§ Problem
Could you output each line of the data that follows exactly?

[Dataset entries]

-*-*-

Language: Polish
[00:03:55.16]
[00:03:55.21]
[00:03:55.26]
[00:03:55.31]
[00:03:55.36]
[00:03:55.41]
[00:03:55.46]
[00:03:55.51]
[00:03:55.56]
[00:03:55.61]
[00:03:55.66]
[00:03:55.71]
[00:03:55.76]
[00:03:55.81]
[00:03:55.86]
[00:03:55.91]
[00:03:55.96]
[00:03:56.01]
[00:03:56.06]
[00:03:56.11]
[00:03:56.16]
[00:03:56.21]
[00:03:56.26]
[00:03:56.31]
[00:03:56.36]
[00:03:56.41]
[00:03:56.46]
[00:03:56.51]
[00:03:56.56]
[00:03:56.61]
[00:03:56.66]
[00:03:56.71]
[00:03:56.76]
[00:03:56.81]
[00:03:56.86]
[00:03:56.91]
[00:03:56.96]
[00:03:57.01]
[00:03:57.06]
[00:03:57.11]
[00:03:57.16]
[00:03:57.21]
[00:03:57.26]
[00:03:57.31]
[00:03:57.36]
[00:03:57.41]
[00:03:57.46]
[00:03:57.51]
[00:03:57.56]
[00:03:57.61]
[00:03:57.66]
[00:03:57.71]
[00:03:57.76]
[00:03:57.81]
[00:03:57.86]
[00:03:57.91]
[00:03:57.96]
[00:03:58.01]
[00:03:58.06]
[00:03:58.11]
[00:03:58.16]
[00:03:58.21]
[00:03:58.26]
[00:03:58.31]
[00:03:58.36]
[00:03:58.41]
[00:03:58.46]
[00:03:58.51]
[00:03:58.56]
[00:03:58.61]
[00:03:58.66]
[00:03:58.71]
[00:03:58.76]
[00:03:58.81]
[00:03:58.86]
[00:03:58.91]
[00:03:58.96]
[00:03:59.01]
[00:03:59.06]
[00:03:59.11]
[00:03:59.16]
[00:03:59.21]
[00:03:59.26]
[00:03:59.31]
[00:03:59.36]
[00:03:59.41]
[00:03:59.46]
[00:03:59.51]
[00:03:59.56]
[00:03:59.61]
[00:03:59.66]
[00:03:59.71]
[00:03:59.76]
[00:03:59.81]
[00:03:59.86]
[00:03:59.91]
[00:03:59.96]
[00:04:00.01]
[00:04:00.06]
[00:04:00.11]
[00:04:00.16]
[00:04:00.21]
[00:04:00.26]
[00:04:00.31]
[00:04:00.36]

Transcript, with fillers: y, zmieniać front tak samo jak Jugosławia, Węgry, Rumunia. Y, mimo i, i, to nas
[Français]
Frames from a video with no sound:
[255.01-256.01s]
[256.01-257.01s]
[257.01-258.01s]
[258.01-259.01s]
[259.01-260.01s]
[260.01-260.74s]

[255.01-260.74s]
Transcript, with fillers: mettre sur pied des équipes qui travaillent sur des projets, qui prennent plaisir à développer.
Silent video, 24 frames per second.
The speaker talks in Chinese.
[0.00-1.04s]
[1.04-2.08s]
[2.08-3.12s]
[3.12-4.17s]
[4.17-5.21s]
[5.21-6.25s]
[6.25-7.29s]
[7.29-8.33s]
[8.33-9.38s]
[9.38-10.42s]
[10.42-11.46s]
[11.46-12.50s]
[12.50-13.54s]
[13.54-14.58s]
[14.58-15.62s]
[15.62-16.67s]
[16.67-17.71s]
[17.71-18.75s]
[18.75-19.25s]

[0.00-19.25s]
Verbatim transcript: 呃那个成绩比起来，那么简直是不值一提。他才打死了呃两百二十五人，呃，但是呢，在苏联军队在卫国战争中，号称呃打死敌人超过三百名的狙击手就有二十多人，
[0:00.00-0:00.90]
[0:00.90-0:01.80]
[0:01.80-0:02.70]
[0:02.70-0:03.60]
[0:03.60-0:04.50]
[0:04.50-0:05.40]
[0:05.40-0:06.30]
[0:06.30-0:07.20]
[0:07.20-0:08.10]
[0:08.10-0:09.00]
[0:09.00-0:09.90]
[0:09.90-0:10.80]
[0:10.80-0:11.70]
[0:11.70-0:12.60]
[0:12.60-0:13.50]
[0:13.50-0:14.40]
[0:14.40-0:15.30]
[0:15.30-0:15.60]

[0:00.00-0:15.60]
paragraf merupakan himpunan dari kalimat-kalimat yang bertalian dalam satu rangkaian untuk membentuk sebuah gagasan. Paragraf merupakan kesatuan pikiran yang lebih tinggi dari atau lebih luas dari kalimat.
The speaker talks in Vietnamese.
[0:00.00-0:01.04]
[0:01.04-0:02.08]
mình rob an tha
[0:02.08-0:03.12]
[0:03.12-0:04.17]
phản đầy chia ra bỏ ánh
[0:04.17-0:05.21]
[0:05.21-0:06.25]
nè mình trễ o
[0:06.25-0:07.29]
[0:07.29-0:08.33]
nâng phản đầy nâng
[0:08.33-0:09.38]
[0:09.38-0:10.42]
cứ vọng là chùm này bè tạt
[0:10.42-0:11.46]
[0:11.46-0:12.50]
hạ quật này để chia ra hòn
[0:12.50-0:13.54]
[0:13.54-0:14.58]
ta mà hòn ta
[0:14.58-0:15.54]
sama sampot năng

-*-*-

§ Reply
Language: Polish
[00:03:55.16]
[00:03:55.21]
[00:03:55.26]
[00:03:55.31]
[00:03:55.36]
[00:03:55.41]
[00:03:55.46]
[00:03:55.51]
[00:03:55.56]
[00:03:55.61]
[00:03:55.66]
[00:03:55.71]
[00:03:55.76]
[00:03:55.81]
[00:03:55.86]
[00:03:55.91]
[00:03:55.96]
[00:03:56.01]
[00:03:56.06]
[00:03:56.11]
[00:03:56.16]
[00:03:56.21]
[00:03:56.26]
[00:03:56.31]
[00:03:56.36]
[00:03:56.41]
[00:03:56.46]
[00:03:56.51]
[00:03:56.56]
[00:03:56.61]
[00:03:56.66]
[00:03:56.71]
[00:03:56.76]
[00:03:56.81]
[00:03:56.86]
[00:03:56.91]
[00:03:56.96]
[00:03:57.01]
[00:03:57.06]
[00:03:57.11]
[00:03:57.16]
[00:03:57.21]
[00:03:57.26]
[00:03:57.31]
[00:03:57.36]
[00:03:57.41]
[00:03:57.46]
[00:03:57.51]
[00:03:57.56]
[00:03:57.61]
[00:03:57.66]
[00:03:57.71]
[00:03:57.76]
[00:03:57.81]
[00:03:57.86]
[00:03:57.91]
[00:03:57.96]
[00:03:58.01]
[00:03:58.06]
[00:03:58.11]
[00:03:58.16]
[00:03:58.21]
[00:03:58.26]
[00:03:58.31]
[00:03:58.36]
[00:03:58.41]
[00:03:58.46]
[00:03:58.51]
[00:03:58.56]
[00:03:58.61]
[00:03:58.66]
[00:03:58.71]
[00:03:58.76]
[00:03:58.81]
[00:03:58.86]
[00:03:58.91]
[00:03:58.96]
[00:03:59.01]
[00:03:59.06]
[00:03:59.11]
[00:03:59.16]
[00:03:59.21]
[00:03:59.26]
[00:03:59.31]
[00:03:59.36]
[00:03:59.41]
[00:03:59.46]
[00:03:59.51]
[00:03:59.56]
[00:03:59.61]
[00:03:59.66]
[00:03:59.71]
[00:03:59.76]
[00:03:59.81]
[00:03:59.86]
[00:03:59.91]
[00:03:59.96]
[00:04:00.01]
[00:04:00.06]
[00:04:00.11]
[00:04:00.16]
[00:04:00.21]
[00:04:00.26]
[00:04:00.31]
[00:04:00.36]

Transcript, with fillers: y, zmieniać front tak samo jak Jugosławia, Węgry, Rumunia. Y, mimo i, i, to nas
[Français]
Frames from a video with no sound:
[255.01-256.01s]
[256.01-257.01s]
[257.01-258.01s]
[258.01-259.01s]
[259.01-260.01s]
[260.01-260.74s]

[255.01-260.74s]
Transcript, with fillers: mettre sur pied des équipes qui travaillent sur des projets, qui prennent plaisir à développer.
Silent video, 24 frames per second.
The speaker talks in Chinese.
[0.00-1.04s]
[1.04-2.08s]
[2.08-3.12s]
[3.12-4.17s]
[4.17-5.21s]
[5.21-6.25s]
[6.25-7.29s]
[7.29-8.33s]
[8.33-9.38s]
[9.38-10.42s]
[10.42-11.46s]
[11.46-12.50s]
[12.50-13.54s]
[13.54-14.58s]
[14.58-15.62s]
[15.62-16.67s]
[16.67-17.71s]
[17.71-18.75s]
[18.75-19.25s]

[0.00-19.25s]
Verbatim transcript: 呃那个成绩比起来，那么简直是不值一提。他才打死了呃两百二十五人，呃，但是呢，在苏联军队在卫国战争中，号称呃打死敌人超过三百名的狙击手就有二十多人，
[0:00.00-0:00.90]
[0:00.90-0:01.80]
[0:01.80-0:02.70]
[0:02.70-0:03.60]
[0:03.60-0:04.50]
[0:04.50-0:05.40]
[0:05.40-0:06.30]
[0:06.30-0:07.20]
[0:07.20-0:08.10]
[0:08.10-0:09.00]
[0:09.00-0:09.90]
[0:09.90-0:10.80]
[0:10.80-0:11.70]
[0:11.70-0:12.60]
[0:12.60-0:13.50]
[0:13.50-0:14.40]
[0:14.40-0:15.30]
[0:15.30-0:15.60]

[0:00.00-0:15.60]
paragraf merupakan himpunan dari kalimat-kalimat yang bertalian dalam satu rangkaian untuk membentuk sebuah gagasan. Paragraf merupakan kesatuan pikiran yang lebih tinggi dari atau lebih luas dari kalimat.
The speaker talks in Vietnamese.
[0:00.00-0:01.04]
[0:01.04-0:02.08]
mình rob an tha
[0:02.08-0:03.12]
[0:03.12-0:04.17]
phản đầy chia ra bỏ ánh
[0:04.17-0:05.21]
[0:05.21-0:06.25]
nè mình trễ o
[0:06.25-0:07.29]
[0:07.29-0:08.33]
nâng phản đầy nâng
[0:08.33-0:09.38]
[0:09.38-0:10.42]
cứ vọng là chùm này bè tạt
[0:10.42-0:11.46]
[0:11.46-0:12.50]
hạ quật này để chia ra hòn
[0:12.50-0:13.54]
[0:13.54-0:14.58]
ta mà hòn ta
[0:14.58-0:15.54]
sama sampot năng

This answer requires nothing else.